Jean “Stevie” Stevenson is a Black preteen growing up in a working-class family in South Chicago during a time when Black is not beautiful—the mid-1960s. Her stern mother refuses to let her use AAVE, makes her get her hair straightened, and encourages her to use skin-lightening cream. Her peers compare skin color to see whose is better (lighter). Stevie is desperate to fit in and become cool. When she finally gets invited to a popular girl’s party, Stevie is overjoyed to be noticed.
Coffee Will Make You Black follows Stevie through middle and high school as she navigates school life, family, dating, friendships, and racial inequality in a tumultuous time.
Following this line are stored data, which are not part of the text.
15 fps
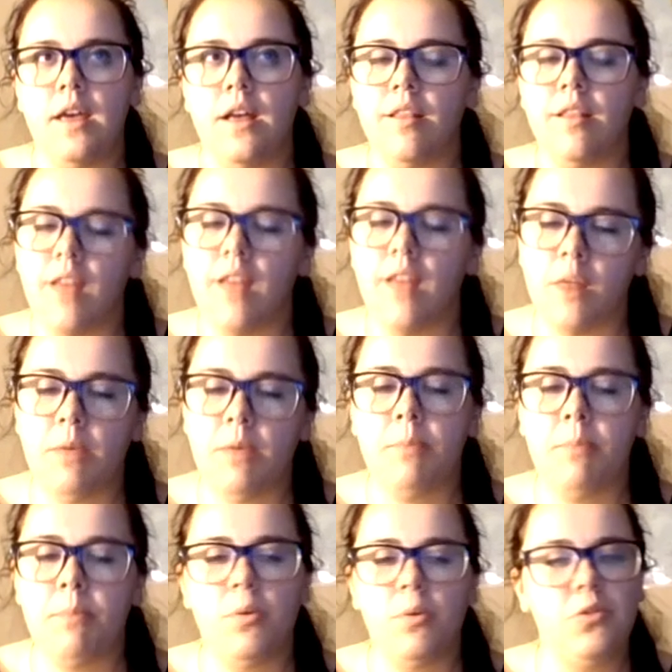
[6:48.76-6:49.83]
A lot of
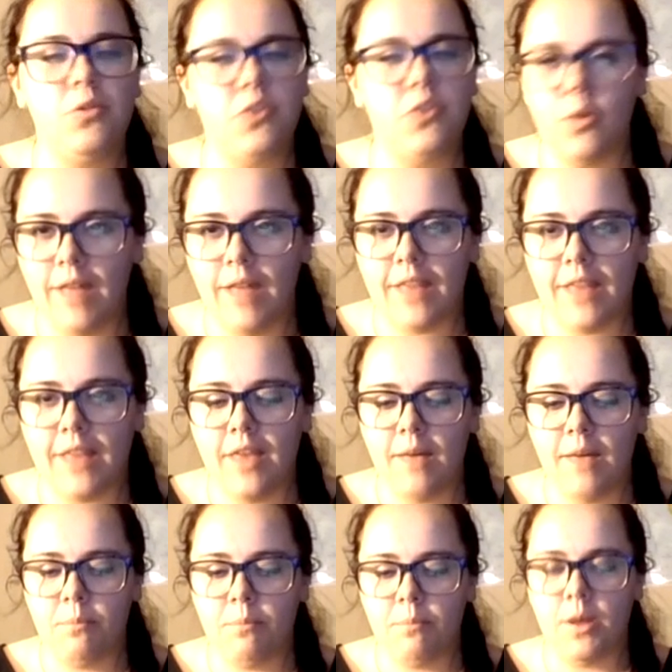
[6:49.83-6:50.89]
people don't like
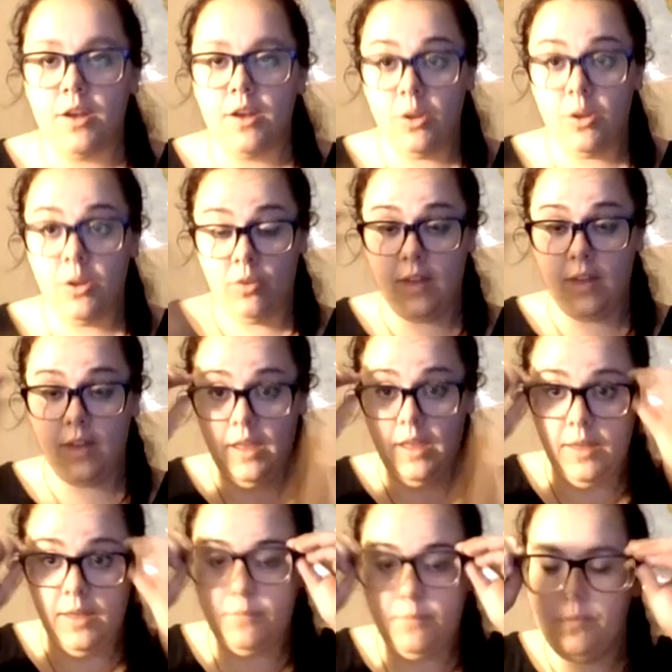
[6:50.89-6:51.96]
that, but you
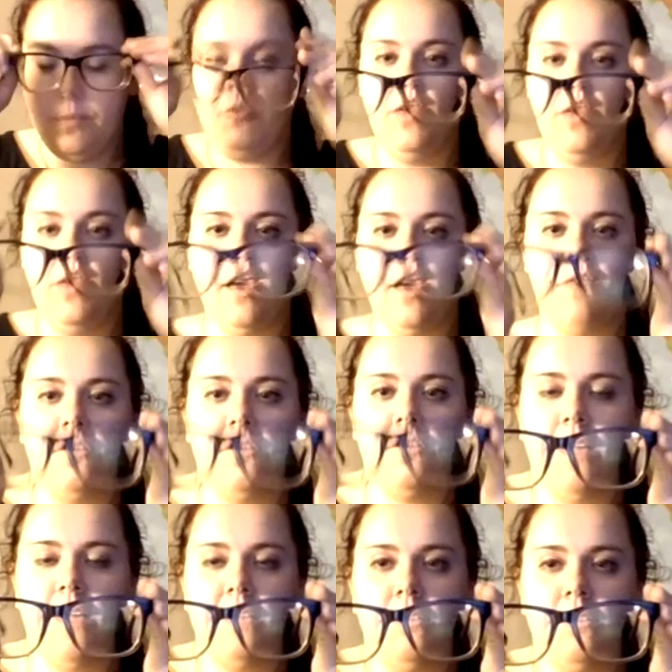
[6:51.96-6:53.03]
see, if you take off the
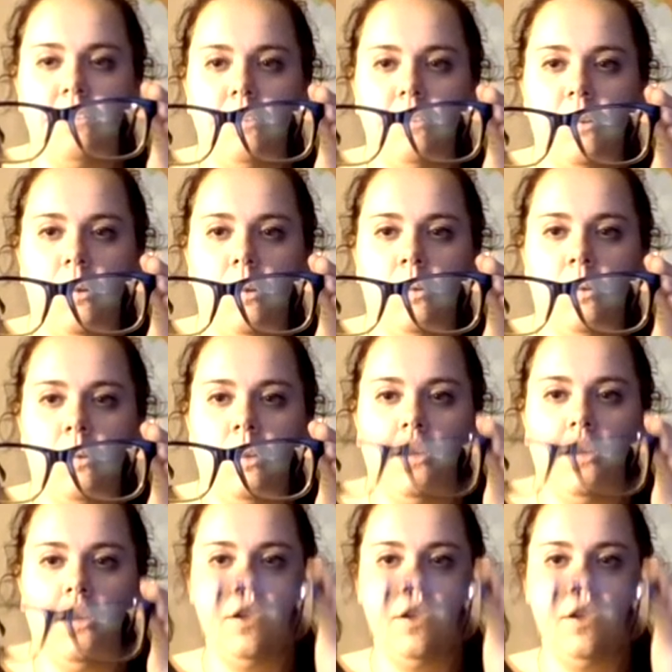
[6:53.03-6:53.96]
glasses, you go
She has to balance her desire to do well in school with her desire to be cool; her wish to be authentic with her wish to be “normal”; and the warning that “coffee will make you black” with the new Black is Beautiful movement.
Stevie is such a wonderful character. She’s smart, funny, confident, and politically aware. I loved witnessing her come into her own, not backing down from unfair conflicts, deciding to wear her hair natural, and admitting her feelings for the “funny” (read: lesbian) school nurse. The writing is excellent, too: fast-paced and humorous, with lots of vernacular expressions that are culturally specific as well as tied to the time and place.
Coffee Will Make You Black was named the 1994 Book of the Year (Young Adult Fiction) by the American Library Association and also received the Carl Sandburg Award from the Friends of the Chicago Public Library. I look forward to reading the sequel, Ain’t Gonna Be the Same Fool Twice.